• **Your task**: Your copy should match the entries exactly, except that it holds no pictures.

Records from a data collection
-- Opening Marker --

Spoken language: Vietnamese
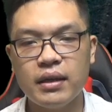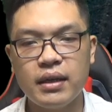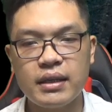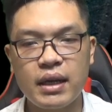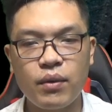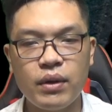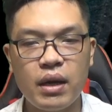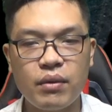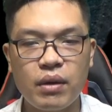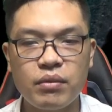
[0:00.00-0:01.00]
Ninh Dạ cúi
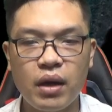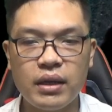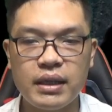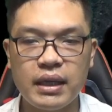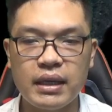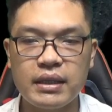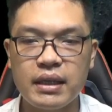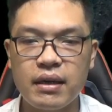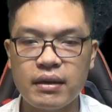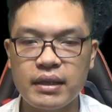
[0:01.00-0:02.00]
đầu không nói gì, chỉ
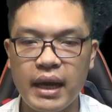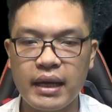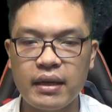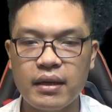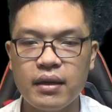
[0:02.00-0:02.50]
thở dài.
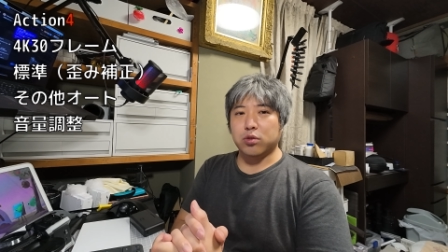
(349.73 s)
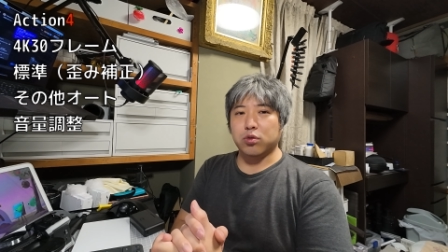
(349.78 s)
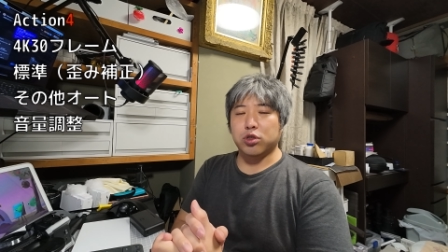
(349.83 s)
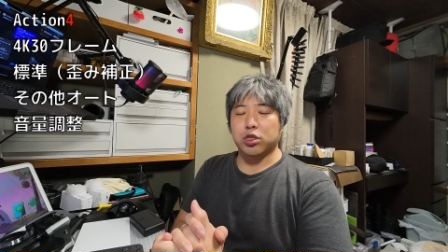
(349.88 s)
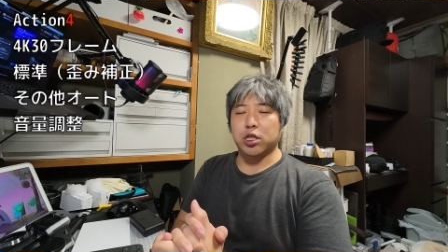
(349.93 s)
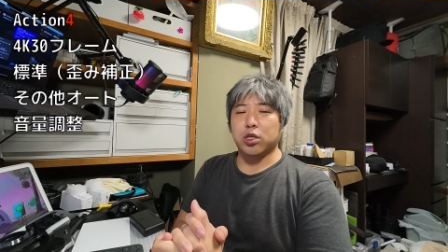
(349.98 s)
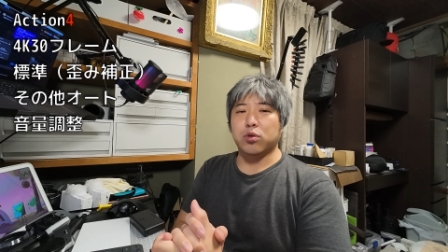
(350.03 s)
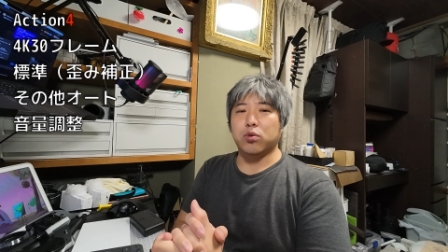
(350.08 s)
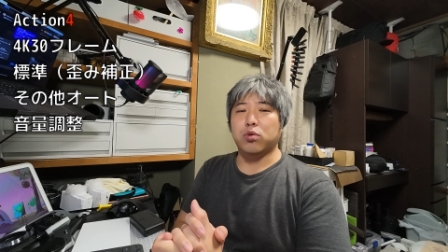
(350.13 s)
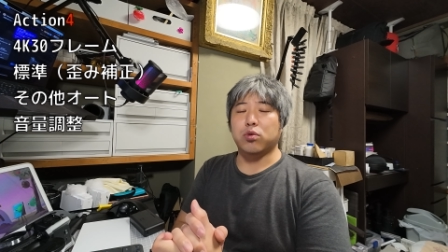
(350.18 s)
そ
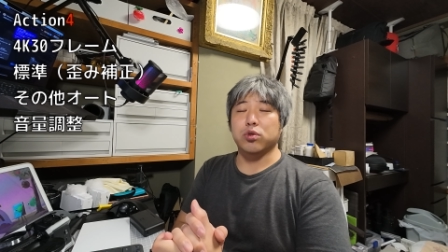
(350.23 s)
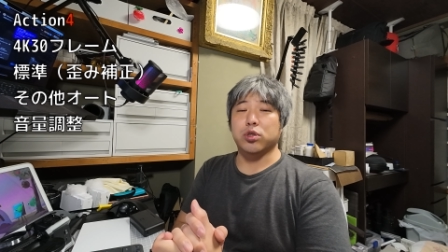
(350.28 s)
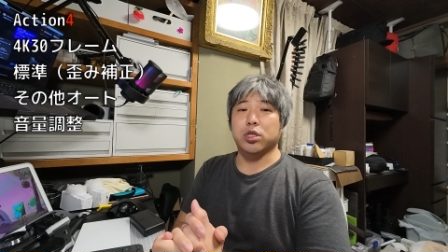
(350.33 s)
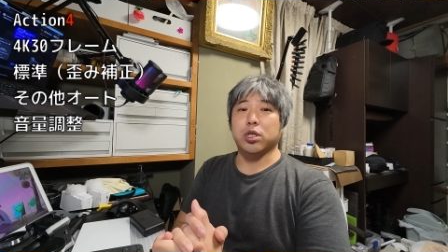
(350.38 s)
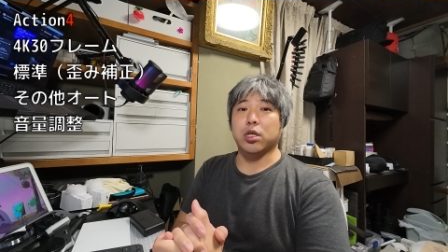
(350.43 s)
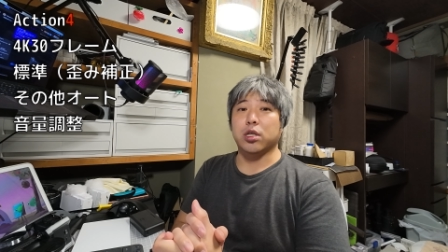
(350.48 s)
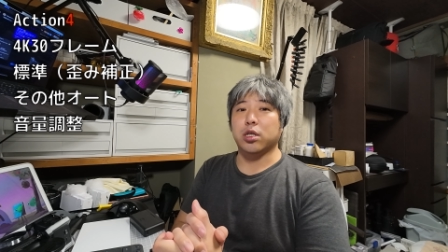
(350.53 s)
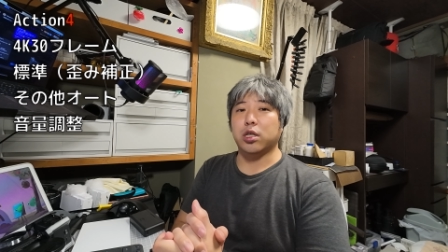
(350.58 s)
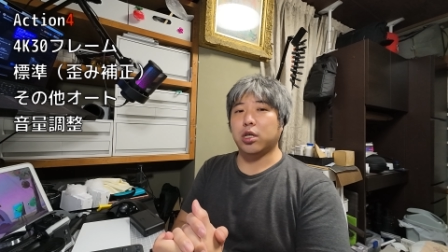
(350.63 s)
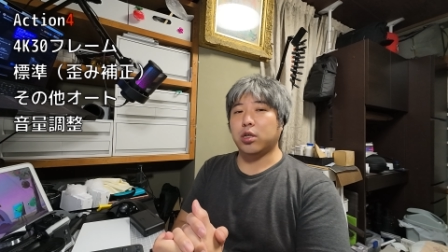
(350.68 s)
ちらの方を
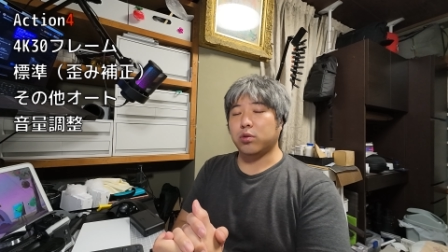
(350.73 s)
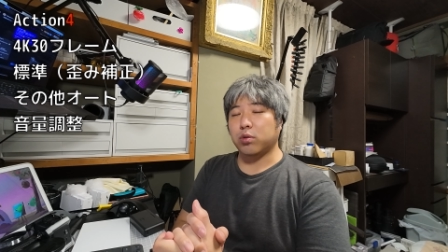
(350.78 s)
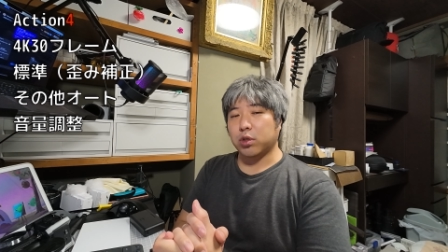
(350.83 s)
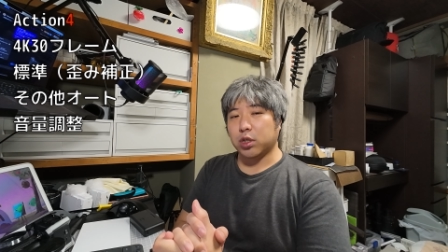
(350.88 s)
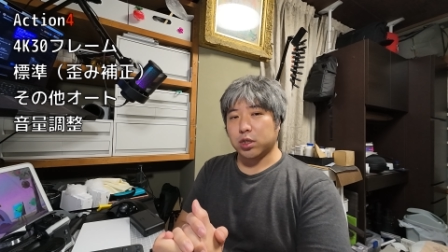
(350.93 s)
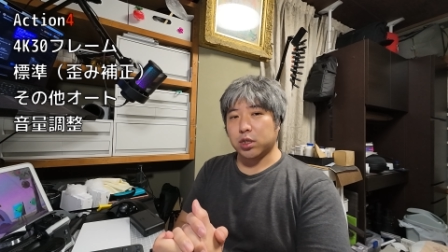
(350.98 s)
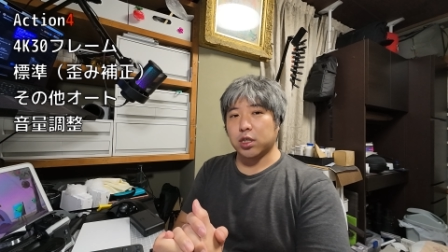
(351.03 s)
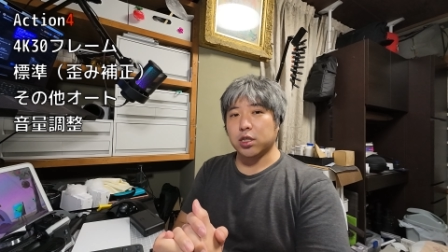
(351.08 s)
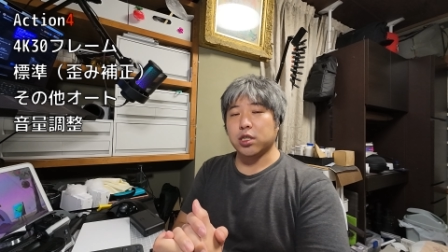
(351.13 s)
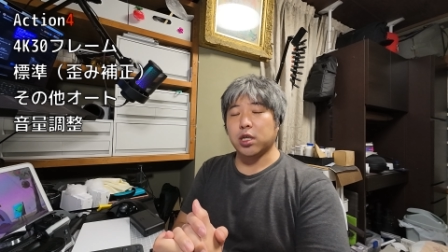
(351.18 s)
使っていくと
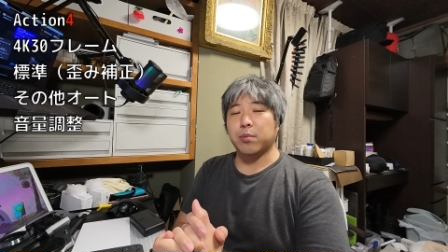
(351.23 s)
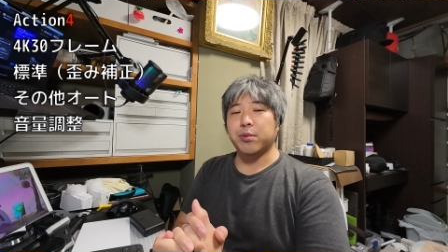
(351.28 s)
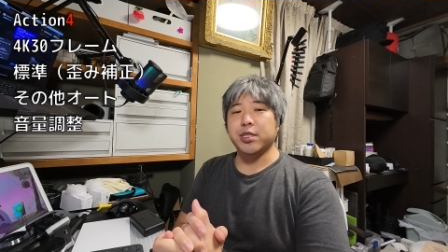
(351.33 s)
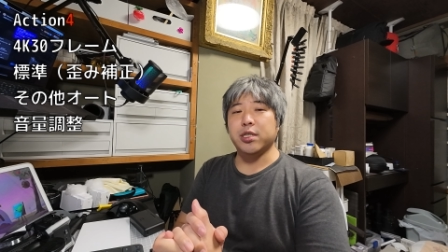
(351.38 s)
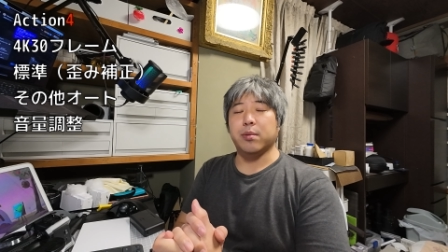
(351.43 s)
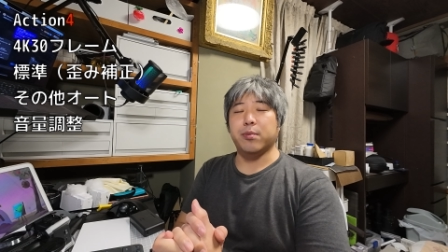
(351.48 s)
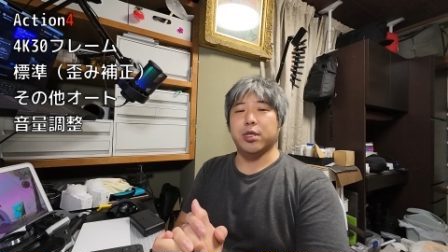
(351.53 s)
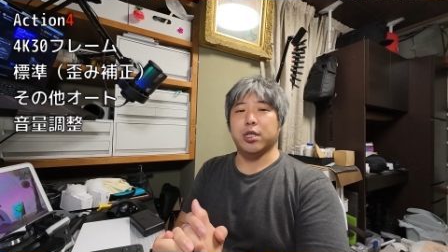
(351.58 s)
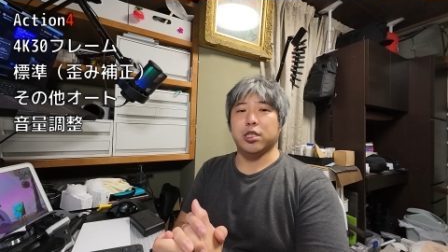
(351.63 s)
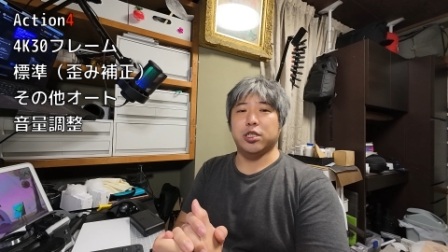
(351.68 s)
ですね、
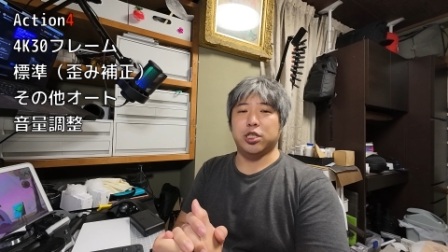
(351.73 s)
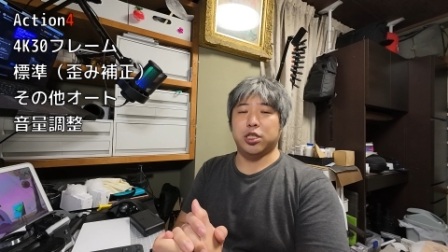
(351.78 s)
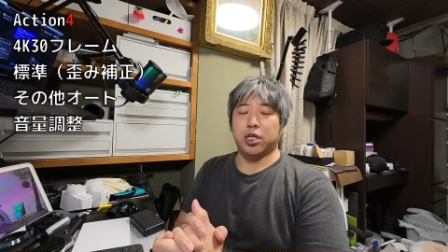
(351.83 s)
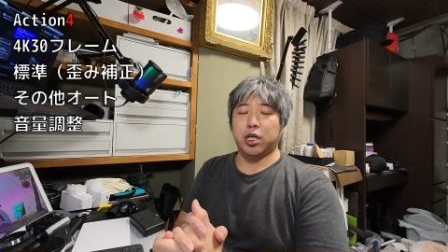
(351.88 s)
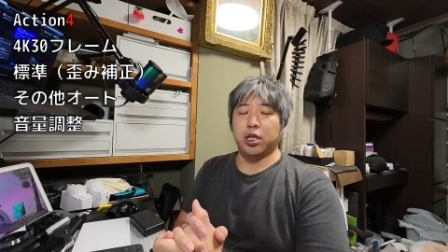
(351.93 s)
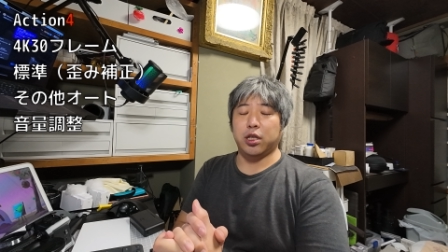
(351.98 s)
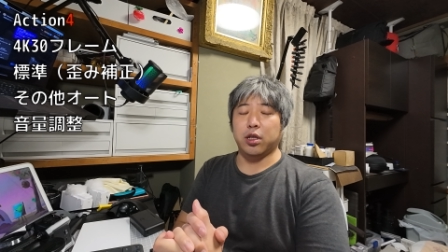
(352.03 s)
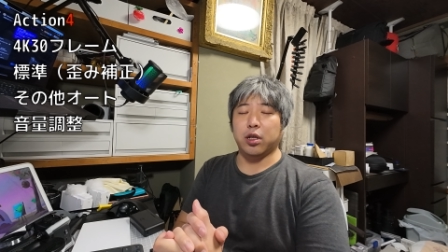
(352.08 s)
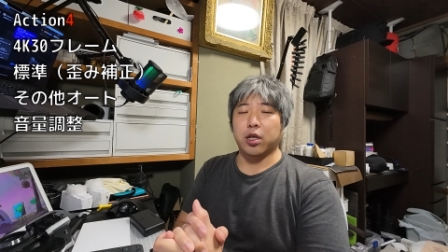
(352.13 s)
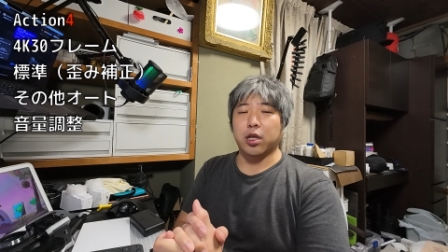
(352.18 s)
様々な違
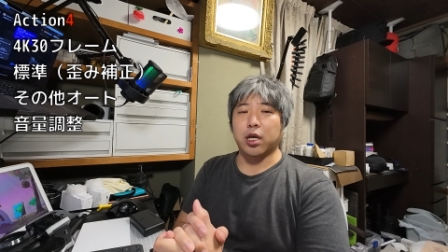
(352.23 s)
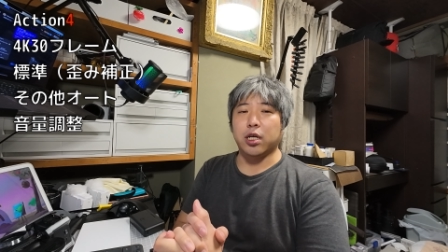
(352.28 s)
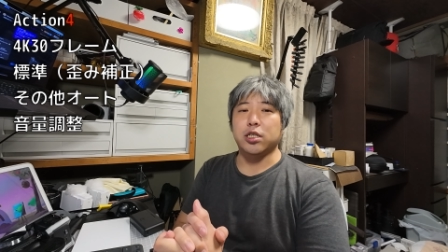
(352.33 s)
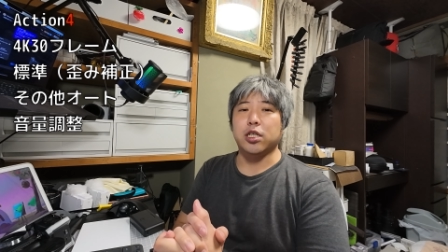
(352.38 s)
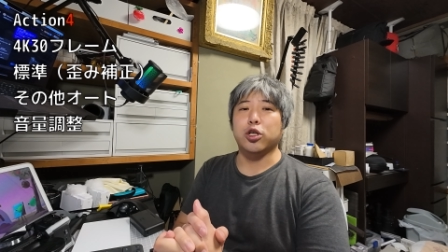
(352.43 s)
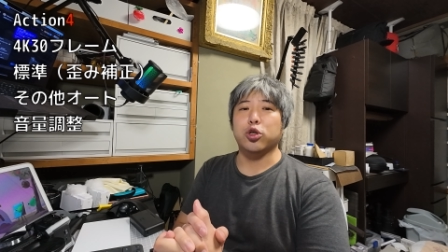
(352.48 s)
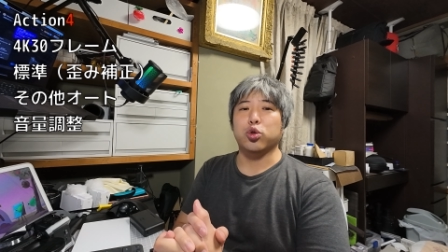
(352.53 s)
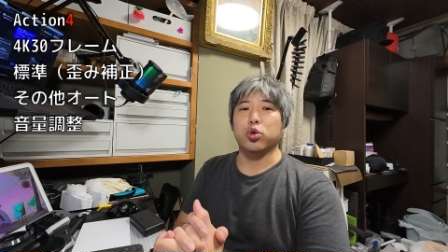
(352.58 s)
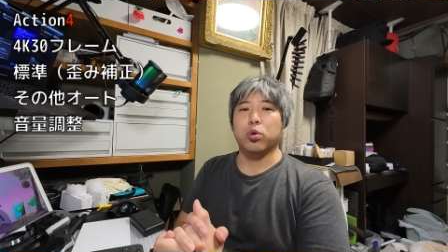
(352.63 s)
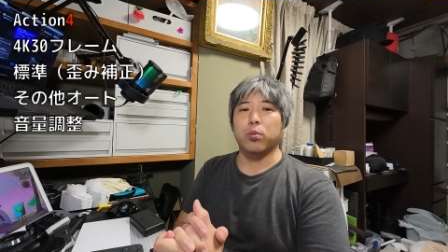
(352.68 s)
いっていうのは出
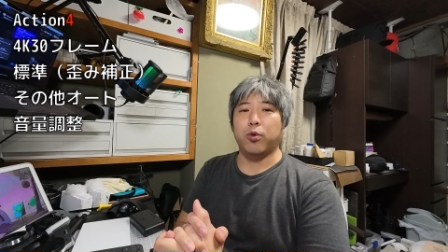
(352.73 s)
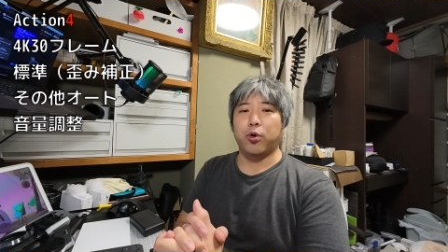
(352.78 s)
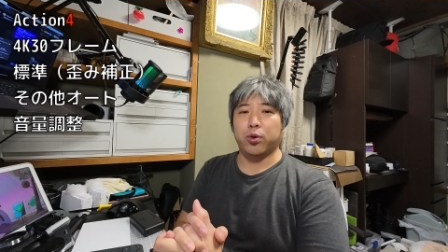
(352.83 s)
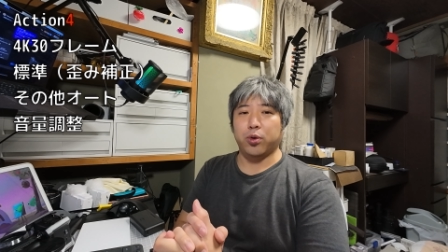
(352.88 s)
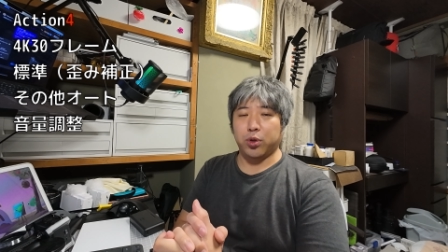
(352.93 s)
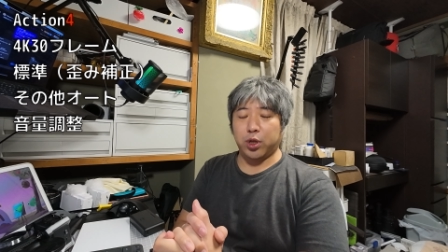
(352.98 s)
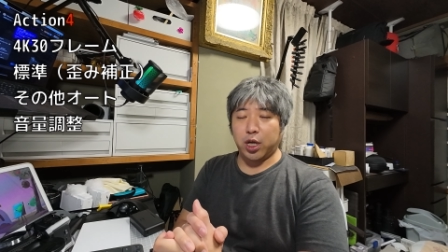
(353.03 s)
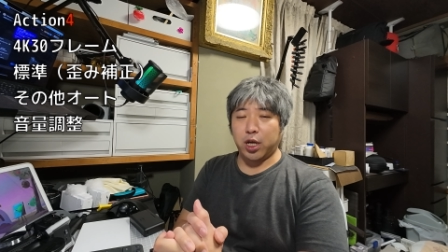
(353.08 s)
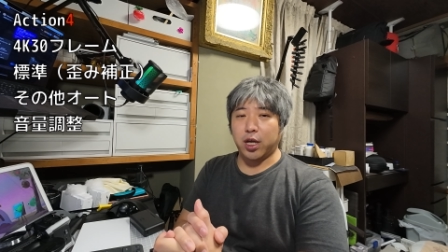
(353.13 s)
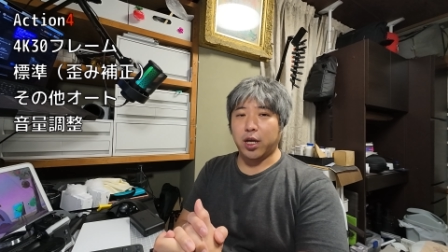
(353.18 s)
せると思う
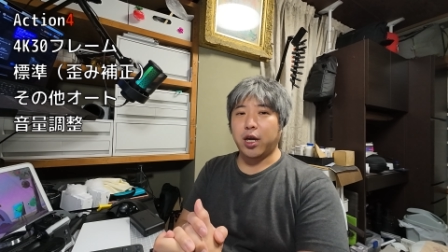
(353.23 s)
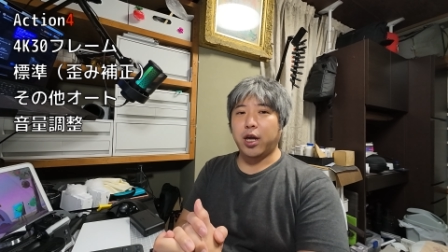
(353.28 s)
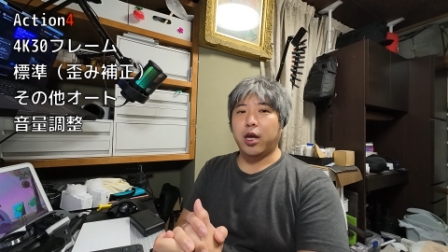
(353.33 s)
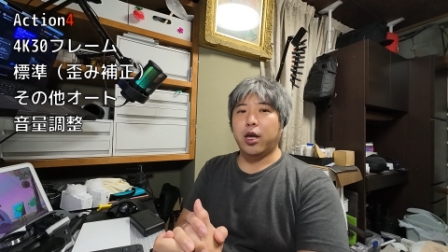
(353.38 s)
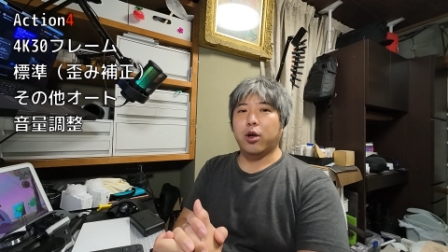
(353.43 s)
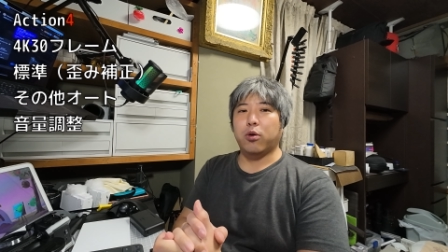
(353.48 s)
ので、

-- Closing Marker --

• **Exercise output**:
Spoken language: Vietnamese
[0:00.00-0:01.00]
Ninh Dạ cúi
[0:01.00-0:02.00]
đầu không nói gì, chỉ
[0:02.00-0:02.50]
thở dài.
(349.73 s)
(349.78 s)
(349.83 s)
(349.88 s)
(349.93 s)
(349.98 s)
(350.03 s)
(350.08 s)
(350.13 s)
(350.18 s)
そ
(350.23 s)
(350.28 s)
(350.33 s)
(350.38 s)
(350.43 s)
(350.48 s)
(350.53 s)
(350.58 s)
(350.63 s)
(350.68 s)
ちらの方を
(350.73 s)
(350.78 s)
(350.83 s)
(350.88 s)
(350.93 s)
(350.98 s)
(351.03 s)
(351.08 s)
(351.13 s)
(351.18 s)
使っていくと
(351.23 s)
(351.28 s)
(351.33 s)
(351.38 s)
(351.43 s)
(351.48 s)
(351.53 s)
(351.58 s)
(351.63 s)
(351.68 s)
ですね、
(351.73 s)
(351.78 s)
(351.83 s)
(351.88 s)
(351.93 s)
(351.98 s)
(352.03 s)
(352.08 s)
(352.13 s)
(352.18 s)
様々な違
(352.23 s)
(352.28 s)
(352.33 s)
(352.38 s)
(352.43 s)
(352.48 s)
(352.53 s)
(352.58 s)
(352.63 s)
(352.68 s)
いっていうのは出
(352.73 s)
(352.78 s)
(352.83 s)
(352.88 s)
(352.93 s)
(352.98 s)
(353.03 s)
(353.08 s)
(353.13 s)
(353.18 s)
せると思う
(353.23 s)
(353.28 s)
(353.33 s)
(353.38 s)
(353.43 s)
(353.48 s)
ので、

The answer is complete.